A regular sight at CES at most years is a new PowerVR graphics announcement from the crew over at Imagination, and this year is no exception. Shortly before CES last year we were introduced to the company’s PowerVR Series7XT family, a significant iteration on their base Rogue architecture that added full support for the Android Extension Pack to their GPUs, along with specific improvements to improve energy efficiency, overall graphics performance, and compute performance. Imagination also used Series7XT to lay the groundwork for larger designs containing more GPU clusters, giving the architecture the ability to scale up to a rather sizable 16 cores.

After modernizing Rogue’s graphics capabilities with Series7XT, for their follow-up Imagination is taking a slightly different path. This year they are turning their efforts towards compute, with while also working on energy and memory efficiency on the side. To that end the company is using CES 2016 to announce the next iteration of the Rogue architecture, PowerVR Series7XT Plus.

With Series7XT Plus, Imagination is focusing first and foremost on improving Rogue’s compute performance and compute capabilities. To accomplish this they are making two important changes to the Rogue architecture. First and foremost, Imagination is upgrading Rogue’s integer ALUs to more efficiently handle smaller integer formats.

Though Imagination hasn’t drawn out the integer ALUs in previous generations’ architecture diagrams, the architecture has always contained INT32 ALUs. What has changed for Series7XT then is how those ALUs handle smaller INT16 and INT8 formats. Previously those formats would be run through the integer ALUs as INT32s, which though practical meant that there were few performance gains from using smaller integers since they weren’t really processed as smaller numbers. Series7XT Plus significantly changes this: the integer ALUs can now combine operations into a single operation based on their width. One ALU can now process 1 INT32, 2 INT16s, or 4 INT8s.

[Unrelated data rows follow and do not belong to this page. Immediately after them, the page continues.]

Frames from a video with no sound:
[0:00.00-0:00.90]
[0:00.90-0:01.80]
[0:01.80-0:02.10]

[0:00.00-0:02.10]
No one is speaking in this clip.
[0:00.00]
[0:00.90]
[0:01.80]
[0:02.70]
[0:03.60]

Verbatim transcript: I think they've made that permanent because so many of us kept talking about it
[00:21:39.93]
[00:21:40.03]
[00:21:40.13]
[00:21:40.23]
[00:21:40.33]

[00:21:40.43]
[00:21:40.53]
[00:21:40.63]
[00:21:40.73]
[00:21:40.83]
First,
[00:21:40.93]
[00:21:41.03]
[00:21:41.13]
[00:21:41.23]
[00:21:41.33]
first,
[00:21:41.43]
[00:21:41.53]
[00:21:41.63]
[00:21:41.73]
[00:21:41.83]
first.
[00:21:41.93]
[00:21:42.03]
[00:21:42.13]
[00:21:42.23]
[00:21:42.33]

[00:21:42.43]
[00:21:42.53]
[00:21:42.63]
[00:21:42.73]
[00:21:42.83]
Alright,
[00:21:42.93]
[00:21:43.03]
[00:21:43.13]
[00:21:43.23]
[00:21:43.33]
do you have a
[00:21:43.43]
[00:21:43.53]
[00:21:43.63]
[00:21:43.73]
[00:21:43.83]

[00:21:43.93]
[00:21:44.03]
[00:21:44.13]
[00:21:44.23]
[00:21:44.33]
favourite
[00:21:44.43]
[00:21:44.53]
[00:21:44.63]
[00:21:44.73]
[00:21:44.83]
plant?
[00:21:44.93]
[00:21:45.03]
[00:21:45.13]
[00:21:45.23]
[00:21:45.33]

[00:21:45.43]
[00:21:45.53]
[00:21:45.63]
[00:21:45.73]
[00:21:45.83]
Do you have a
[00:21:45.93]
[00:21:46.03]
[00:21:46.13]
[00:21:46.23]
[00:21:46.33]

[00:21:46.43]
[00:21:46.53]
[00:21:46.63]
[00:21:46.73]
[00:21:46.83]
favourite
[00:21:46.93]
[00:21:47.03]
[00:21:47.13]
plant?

Imagination’s press release doesn’t offer a ton of detail in how they are doing this, however I suspect that they have gone with the traditional (and easiest) method, which is to simply bundle like-operations. An example of this would be bundling 4 INT8 adds into what is essentially one large INT32 addition operation, an action that requires minimal additional work from the ALU. If this is the case then the actual performance gains from using and combining smaller operations will depend on how often these operations are identical and can be bundled, though since we’re talking about parallel computing, it should be the case quite often.

From an architecture perspective this is an interesting and unexpected departure from Imagination’s usual design. One of the traditional differences between PowerVR and competitor ARM’s Mali designs is that Imagination went with dedicated FP16 and FP32 ALUs, whereas ARM would combine operations to fill out a 128-bit SIMD. The dedicated ALU approach has traditionally allowed for greater power efficiency (your ALUs are simpler), but it also means you can end up with ALUs going unused. So for Imagination to go this route for integers is surprising, though I suspect the fact that integer ALUs are simpler to begin with has something to do with it.

As for why Imagination would care about integer performance, this brings us back to compute workloads. Rather like graphics, not all compute workloads require full INT32/FP32 precision, with computer vision being the textbook example for compute workloads.  Consequently, by improving their handling of lower precision integers, Imagination can boost their performance in these workloads. For a very low precision workload making heavy use of INT8s, the performance gains can be up to 4x as compared to using INT32s on Series7XT. Pragmatically speaking I’m not sure how much computer vision work that phone SoCs will actually be subjected to – it’s still a field looking for its killer apps – but at the same time from a hardware standpoint I expect that this was one of the easier changes that Imagination could make, so there’s little reason for Imagination not to do this. Though it should also be noted that Rogue has far fewer integer ALUs than FP ALUs - there is just 1 integer pipeline per USC as opposed to 16 floating point pipelines - so even though smaller integers are now faster, in most cases floating point should be faster still.

Update: Imagination has sent over a newer USC diagram, confirming that there are two integer ALUs per pipeline (with 16 pipelines) rather than just a total of two ALUs per USC.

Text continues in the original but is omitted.